Heri Dono adalah salah satu seniman kontemporer terkemuka Indonesia yang akan terlibat dalam perhelatan acara La Biennale di Venezia nanti. Namanya mulai dikenal pada akhir 1960-an lewat karya-karya instalasinya yang banyak mengambil budaya Jawa seperti wayang sebagai sumber inspirasinya.
(Heri Dono - Gallery Nasional)
“Ini bukanlah kali pertama saya mengikuti ajang seni internasional. Sebelumnya di tahun 2003 saya juga pernah mengikuti La Biennale di Venezia.”
Voyage yang artinya adalah “serangan balik” merupakan tema yang dipilih oleh beliau untuk meramaikan pameran seni La Biennale yang akan berlangsung pada 9 Mei – 22 November 2015 mendatang. Melalui Voyage, pria berkacamata kelahiran Jakarta pada 12 Juni ini menjelaskan jika ada makna yang tersirat yang terkandung di dalam kalimat yang akan tertuang ke dalam karya-karya seni kontemporernya nanti.
“Salah satu bentuk karya yang akan dipamerkan adalah “Trokomod” atau Trojan Komodo, karya tersebut tercipta karena adanya sejarah yang ada di negara kita. Mulai dari sejarah budaya, sosial, politik, hingga mistiknya yang kemudian kita campurkan pada globalisasi.” Ungkapnya saat kami temui di Gallery Nasional kemarin.
Melalui Voyage ini juga, Heri berharap agar bangsa Indonesia mampu melakukan refleksi kritis sebagai sarana untuk mengkritik bangsa Barat. Heri optimis, bahwa ia ingin menunjukkan jika seni rupa Indonesia merupakan bangsa yang harus kita junjung harkat dan martabatnya, dapat tampil dalam perbincangan internasional, khususnya di bidang kesenian.
“Seni adalah doa. Seni adalah media berupa kritikan. Seni ketika mengkritik sebenarnya juga sedang berdoa. Agar kehidupan menjadi lebih baik.

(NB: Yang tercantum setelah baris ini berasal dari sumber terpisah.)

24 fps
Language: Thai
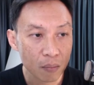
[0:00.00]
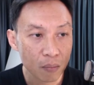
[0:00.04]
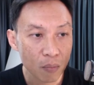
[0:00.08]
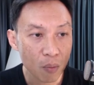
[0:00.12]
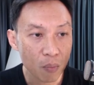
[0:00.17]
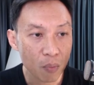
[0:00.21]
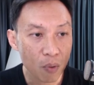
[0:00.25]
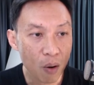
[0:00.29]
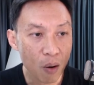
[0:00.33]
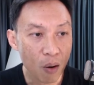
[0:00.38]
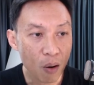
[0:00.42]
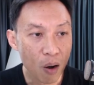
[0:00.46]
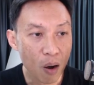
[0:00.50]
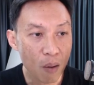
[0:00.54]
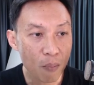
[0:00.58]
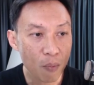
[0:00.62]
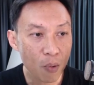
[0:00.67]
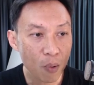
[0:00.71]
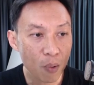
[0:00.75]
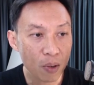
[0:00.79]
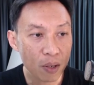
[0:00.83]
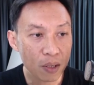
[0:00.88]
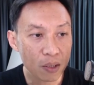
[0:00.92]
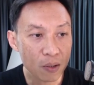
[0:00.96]
ผมกรอกข้อ
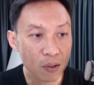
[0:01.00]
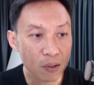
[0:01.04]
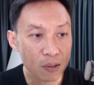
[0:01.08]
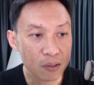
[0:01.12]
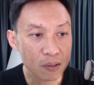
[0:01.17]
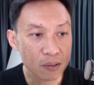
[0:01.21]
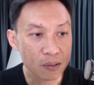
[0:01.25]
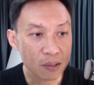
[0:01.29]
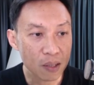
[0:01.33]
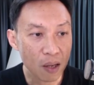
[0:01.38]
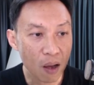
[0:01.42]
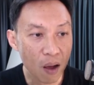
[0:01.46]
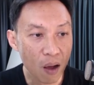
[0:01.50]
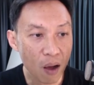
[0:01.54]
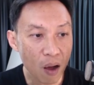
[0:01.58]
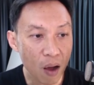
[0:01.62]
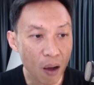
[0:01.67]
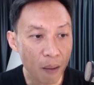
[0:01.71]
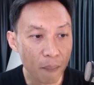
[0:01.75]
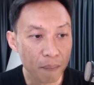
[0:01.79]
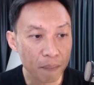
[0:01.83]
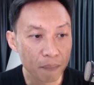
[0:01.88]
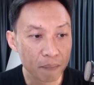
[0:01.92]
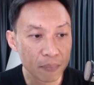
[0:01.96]
มูลนะทดสอ
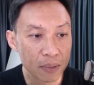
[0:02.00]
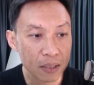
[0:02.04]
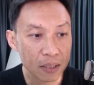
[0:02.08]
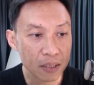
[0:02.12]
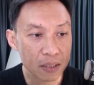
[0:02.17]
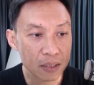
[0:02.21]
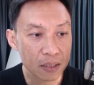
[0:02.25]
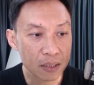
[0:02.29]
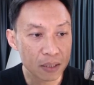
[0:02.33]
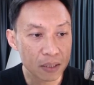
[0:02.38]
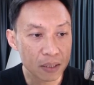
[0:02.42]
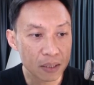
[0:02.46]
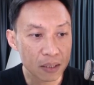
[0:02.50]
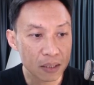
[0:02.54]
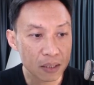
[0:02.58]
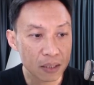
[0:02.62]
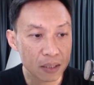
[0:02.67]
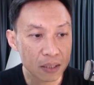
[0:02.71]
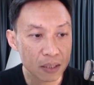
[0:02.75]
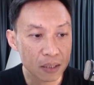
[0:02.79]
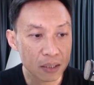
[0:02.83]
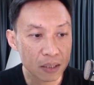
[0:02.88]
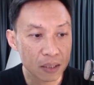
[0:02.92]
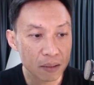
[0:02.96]
บมือถือ
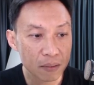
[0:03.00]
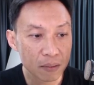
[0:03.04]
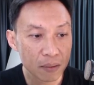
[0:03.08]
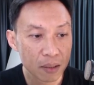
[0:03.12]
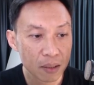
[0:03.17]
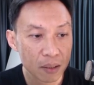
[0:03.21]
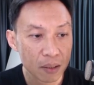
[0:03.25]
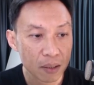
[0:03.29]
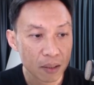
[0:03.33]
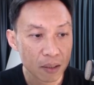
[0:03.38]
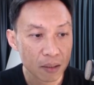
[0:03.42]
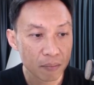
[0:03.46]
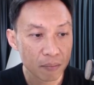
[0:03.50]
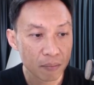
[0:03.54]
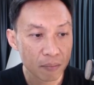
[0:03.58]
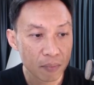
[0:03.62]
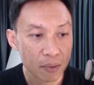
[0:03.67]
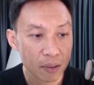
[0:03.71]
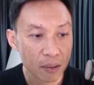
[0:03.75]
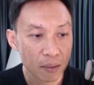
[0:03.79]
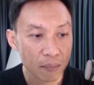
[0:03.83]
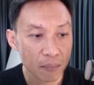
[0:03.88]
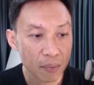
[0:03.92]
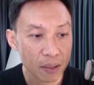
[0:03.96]

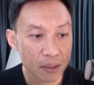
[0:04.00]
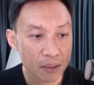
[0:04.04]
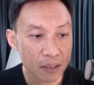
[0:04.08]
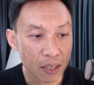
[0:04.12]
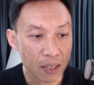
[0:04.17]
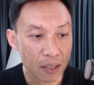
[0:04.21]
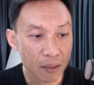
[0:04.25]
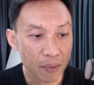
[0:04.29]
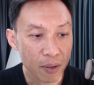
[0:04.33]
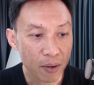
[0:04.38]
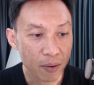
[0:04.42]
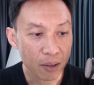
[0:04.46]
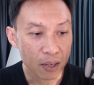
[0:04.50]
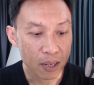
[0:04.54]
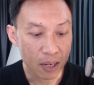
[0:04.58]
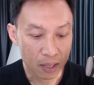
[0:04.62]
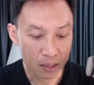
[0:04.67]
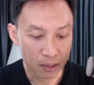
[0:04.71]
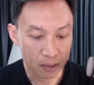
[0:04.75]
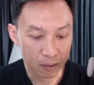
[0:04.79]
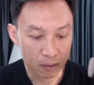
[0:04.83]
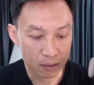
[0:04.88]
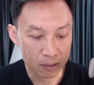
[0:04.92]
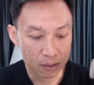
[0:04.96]
ไม่ต้องใส่อีเมลก็ได้
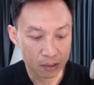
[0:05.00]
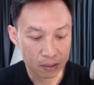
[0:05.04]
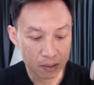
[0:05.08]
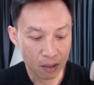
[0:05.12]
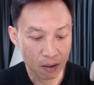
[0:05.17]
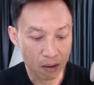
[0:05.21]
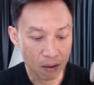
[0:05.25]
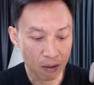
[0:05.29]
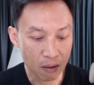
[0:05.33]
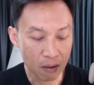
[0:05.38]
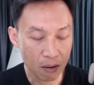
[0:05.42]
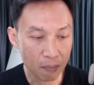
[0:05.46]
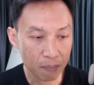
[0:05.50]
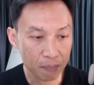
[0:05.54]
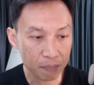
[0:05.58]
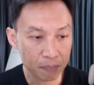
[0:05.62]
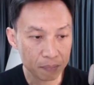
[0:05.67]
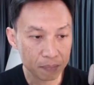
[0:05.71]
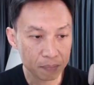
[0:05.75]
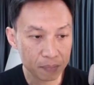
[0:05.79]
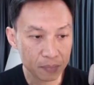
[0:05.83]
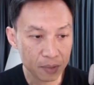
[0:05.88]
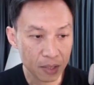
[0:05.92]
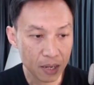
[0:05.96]
ทดสอบ
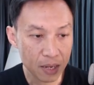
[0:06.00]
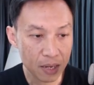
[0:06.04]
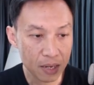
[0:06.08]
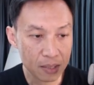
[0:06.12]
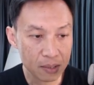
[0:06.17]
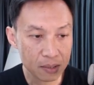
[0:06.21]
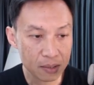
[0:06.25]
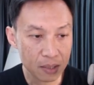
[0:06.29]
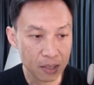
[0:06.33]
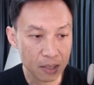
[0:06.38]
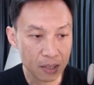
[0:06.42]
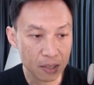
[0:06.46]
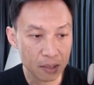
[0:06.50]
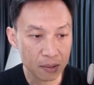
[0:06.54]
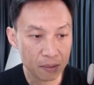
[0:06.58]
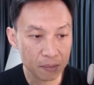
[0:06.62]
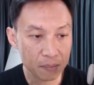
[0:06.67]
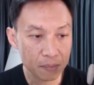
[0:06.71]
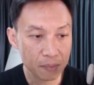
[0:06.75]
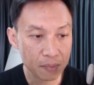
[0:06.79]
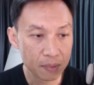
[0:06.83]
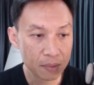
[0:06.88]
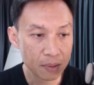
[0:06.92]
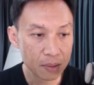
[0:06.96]
เทสนะ
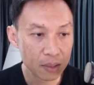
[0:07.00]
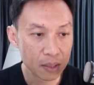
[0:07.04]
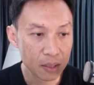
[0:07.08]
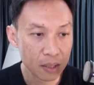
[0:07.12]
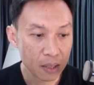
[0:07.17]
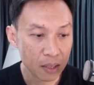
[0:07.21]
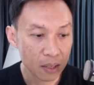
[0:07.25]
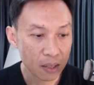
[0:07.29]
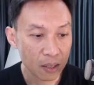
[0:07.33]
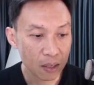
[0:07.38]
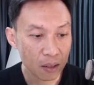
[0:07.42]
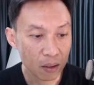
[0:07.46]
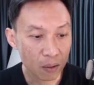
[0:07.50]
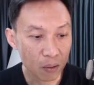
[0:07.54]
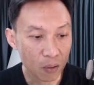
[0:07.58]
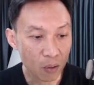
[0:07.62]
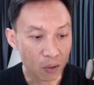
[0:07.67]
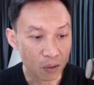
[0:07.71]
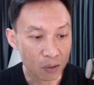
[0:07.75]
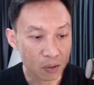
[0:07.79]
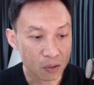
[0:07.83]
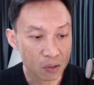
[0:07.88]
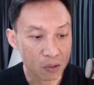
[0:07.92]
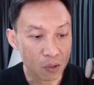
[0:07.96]
แล้วก
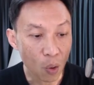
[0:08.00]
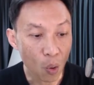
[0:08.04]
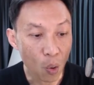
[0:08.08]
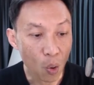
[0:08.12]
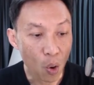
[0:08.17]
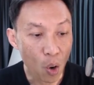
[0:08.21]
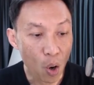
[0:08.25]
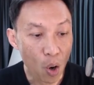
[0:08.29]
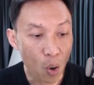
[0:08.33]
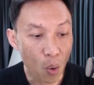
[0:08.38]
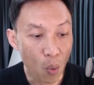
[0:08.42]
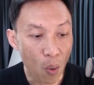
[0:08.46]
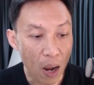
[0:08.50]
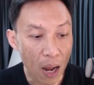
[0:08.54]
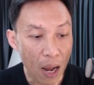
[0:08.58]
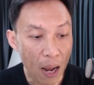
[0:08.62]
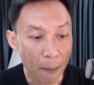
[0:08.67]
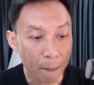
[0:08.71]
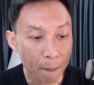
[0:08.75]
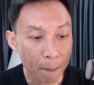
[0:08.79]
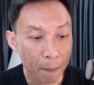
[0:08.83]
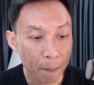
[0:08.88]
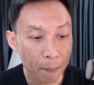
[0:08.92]
ดส่งข้อความ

Kritikan itu bukan berarti kita menjatuhkan lawan, tetapi untuk kebaikan dan membangun,” tutur seniman yang memilih menetap di kota Yogyakarta itu.
Kalau kamu ada kesempatan untuk berkunjung ke Venezia, jangan lupa mampir dan menyaksikan salah satu pameran seni kontemporer terbesar di dunia ini, Fimelova!